#### DATA FOR REVIEW

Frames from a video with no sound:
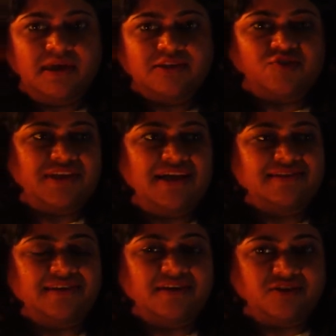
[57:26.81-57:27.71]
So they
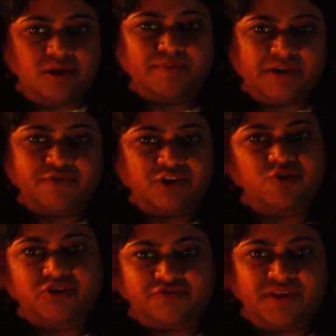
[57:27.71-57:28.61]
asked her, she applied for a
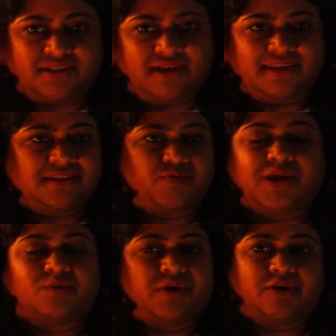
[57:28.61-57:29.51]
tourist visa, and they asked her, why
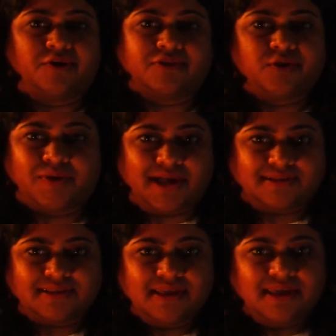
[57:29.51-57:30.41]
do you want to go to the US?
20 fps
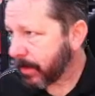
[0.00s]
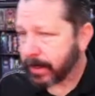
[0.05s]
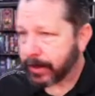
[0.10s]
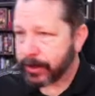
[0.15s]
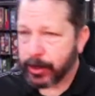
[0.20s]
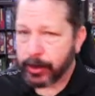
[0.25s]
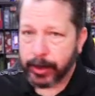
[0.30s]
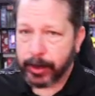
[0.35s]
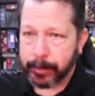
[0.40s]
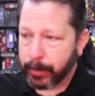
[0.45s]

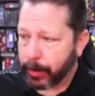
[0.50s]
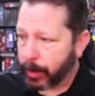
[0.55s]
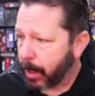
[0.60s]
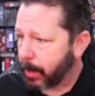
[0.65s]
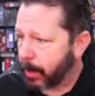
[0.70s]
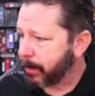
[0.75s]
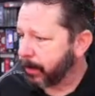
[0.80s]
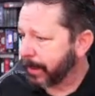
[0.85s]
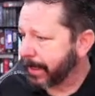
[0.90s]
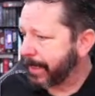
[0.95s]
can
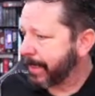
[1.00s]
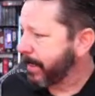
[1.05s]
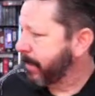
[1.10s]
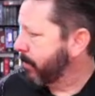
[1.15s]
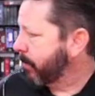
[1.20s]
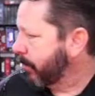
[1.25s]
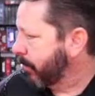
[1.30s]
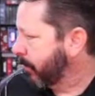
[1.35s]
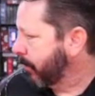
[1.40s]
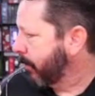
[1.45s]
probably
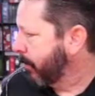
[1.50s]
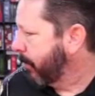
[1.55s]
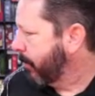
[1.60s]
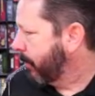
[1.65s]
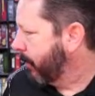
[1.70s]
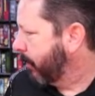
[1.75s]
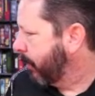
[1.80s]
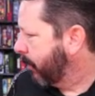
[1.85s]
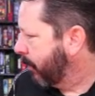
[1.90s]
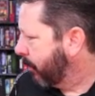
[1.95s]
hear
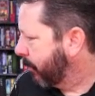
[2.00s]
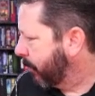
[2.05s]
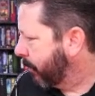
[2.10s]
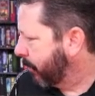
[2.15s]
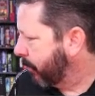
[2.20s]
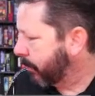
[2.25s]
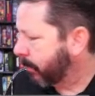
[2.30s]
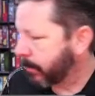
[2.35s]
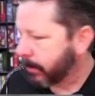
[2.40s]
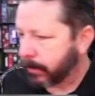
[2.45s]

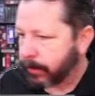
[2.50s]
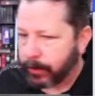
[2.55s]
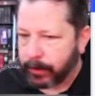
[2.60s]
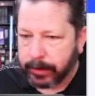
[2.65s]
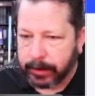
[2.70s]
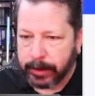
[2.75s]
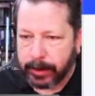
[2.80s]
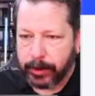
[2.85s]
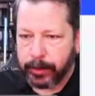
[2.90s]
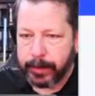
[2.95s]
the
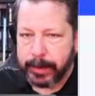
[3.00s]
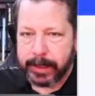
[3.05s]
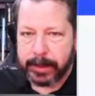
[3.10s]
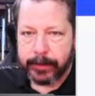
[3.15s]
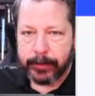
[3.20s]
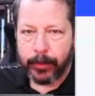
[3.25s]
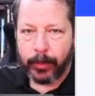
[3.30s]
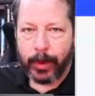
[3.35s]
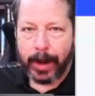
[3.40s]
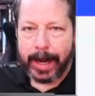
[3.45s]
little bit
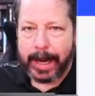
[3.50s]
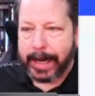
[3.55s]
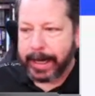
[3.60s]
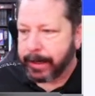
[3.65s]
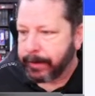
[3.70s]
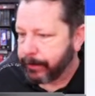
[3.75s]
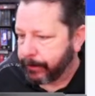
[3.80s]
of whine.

#### EXERCISE OBJECTIVE
Please retype the listing above word for word, skipping each picture.

#### EXPECTED ANSWER
Frames from a video with no sound:
[57:26.81-57:27.71]
So they
[57:27.71-57:28.61]
asked her, she applied for a
[57:28.61-57:29.51]
tourist visa, and they asked her, why
[57:29.51-57:30.41]
do you want to go to the US?
20 fps
[0.00s]
[0.05s]
[0.10s]
[0.15s]
[0.20s]
[0.25s]
[0.30s]
[0.35s]
[0.40s]
[0.45s]

[0.50s]
[0.55s]
[0.60s]
[0.65s]
[0.70s]
[0.75s]
[0.80s]
[0.85s]
[0.90s]
[0.95s]
can
[1.00s]
[1.05s]
[1.10s]
[1.15s]
[1.20s]
[1.25s]
[1.30s]
[1.35s]
[1.40s]
[1.45s]
probably
[1.50s]
[1.55s]
[1.60s]
[1.65s]
[1.70s]
[1.75s]
[1.80s]
[1.85s]
[1.90s]
[1.95s]
hear
[2.00s]
[2.05s]
[2.10s]
[2.15s]
[2.20s]
[2.25s]
[2.30s]
[2.35s]
[2.40s]
[2.45s]

[2.50s]
[2.55s]
[2.60s]
[2.65s]
[2.70s]
[2.75s]
[2.80s]
[2.85s]
[2.90s]
[2.95s]
the
[3.00s]
[3.05s]
[3.10s]
[3.15s]
[3.20s]
[3.25s]
[3.30s]
[3.35s]
[3.40s]
[3.45s]
little bit
[3.50s]
[3.55s]
[3.60s]
[3.65s]
[3.70s]
[3.75s]
[3.80s]
of whine.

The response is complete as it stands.